TASK PROMPT:
The reply must consist of the complete listing, reproduced exactly, with no images included.

INFORMATION GIVEN:
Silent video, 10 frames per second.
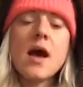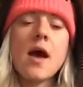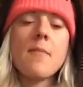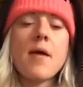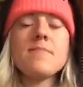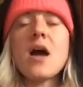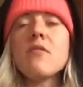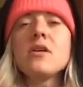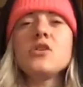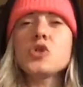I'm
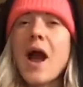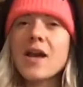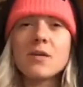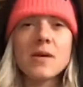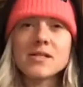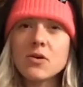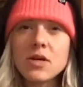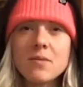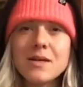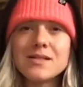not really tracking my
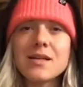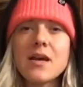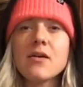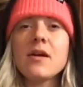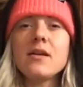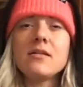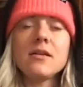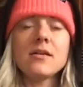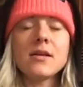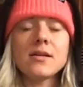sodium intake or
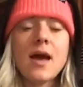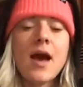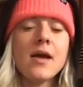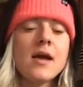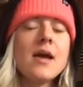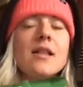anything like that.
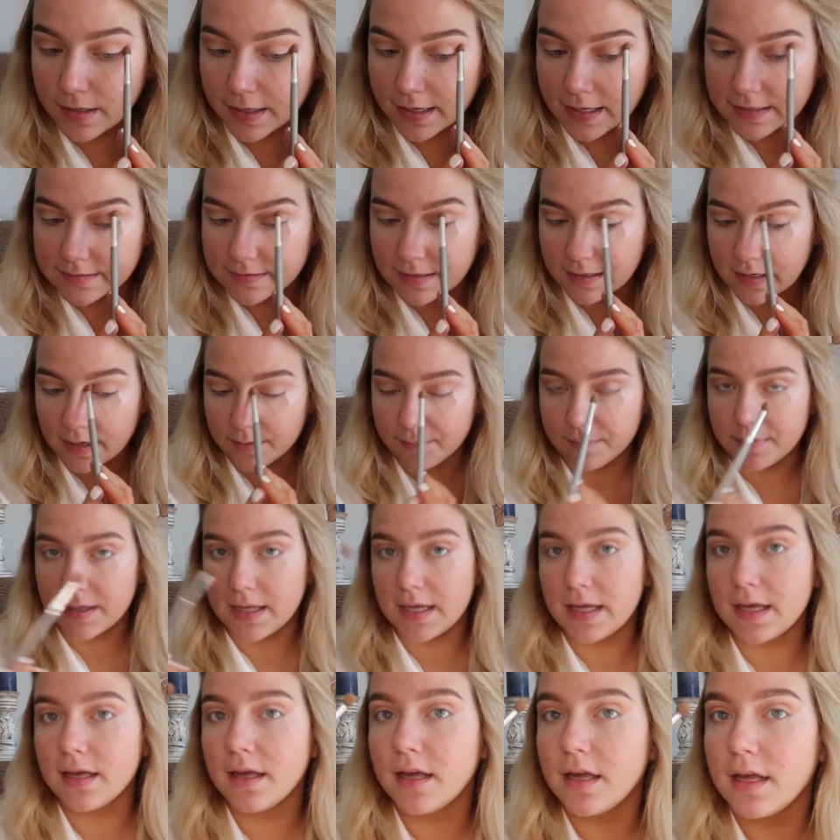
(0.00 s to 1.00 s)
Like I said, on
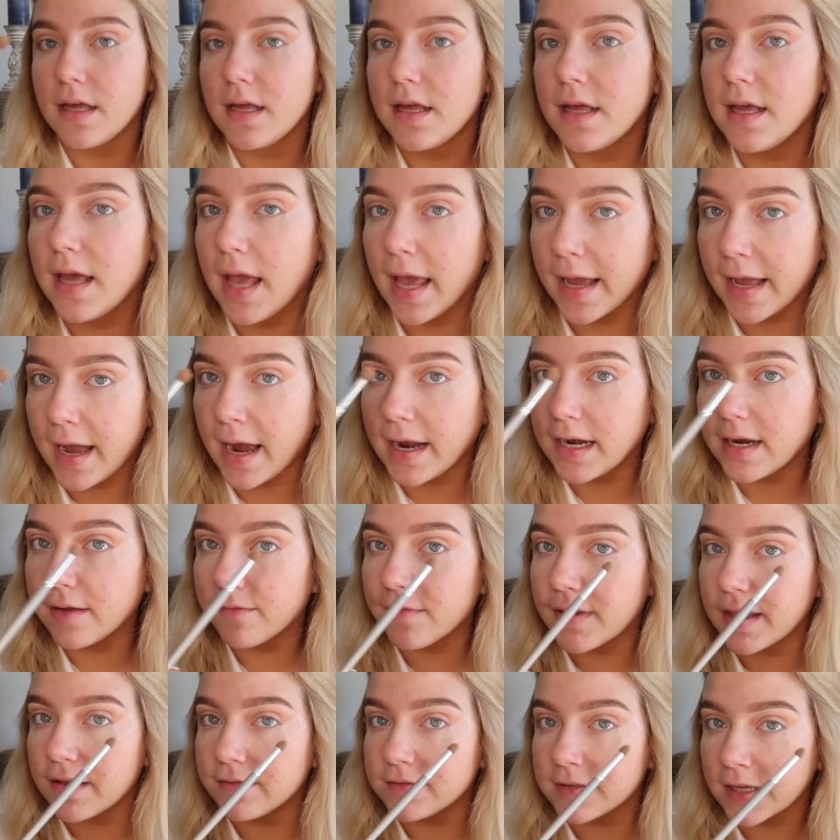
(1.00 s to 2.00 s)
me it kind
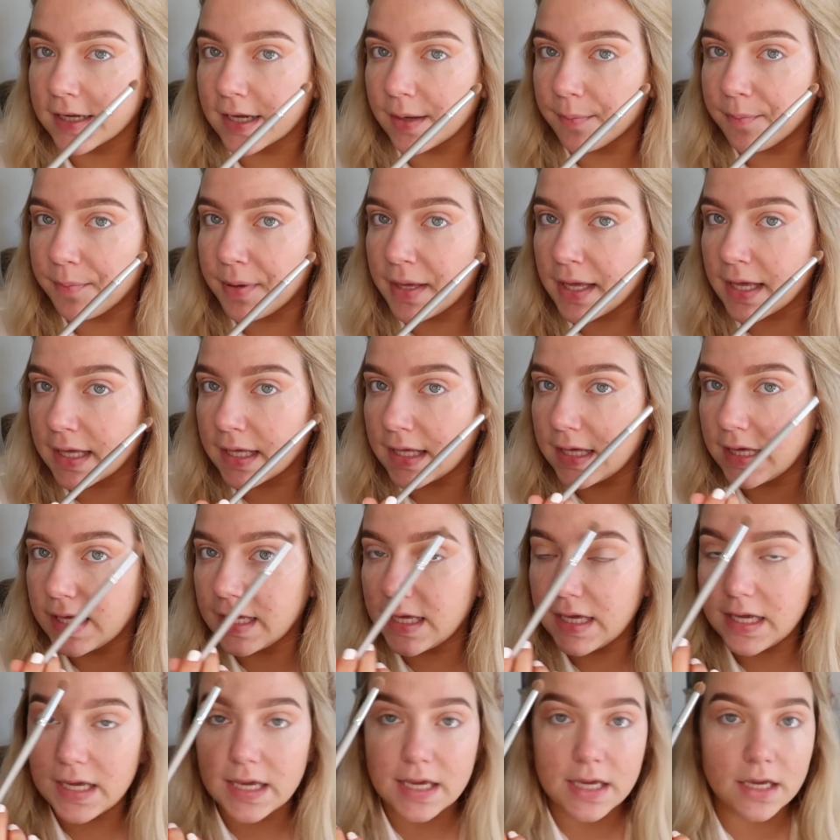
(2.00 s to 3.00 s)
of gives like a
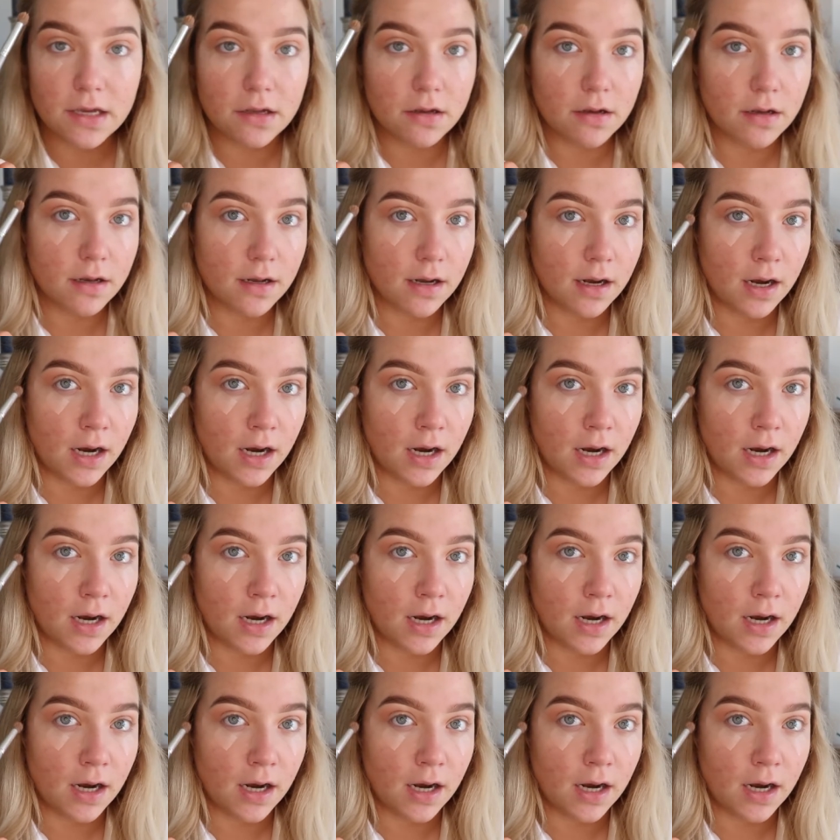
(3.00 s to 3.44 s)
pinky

SOLVED EXERCISE:
Silent video, 10 frames per second.
I'm
not really tracking my
sodium intake or
anything like that.
(0.00 s to 1.00 s)
Like I said, on
(1.00 s to 2.00 s)
me it kind
(2.00 s to 3.00 s)
of gives like a
(3.00 s to 3.44 s)
pinky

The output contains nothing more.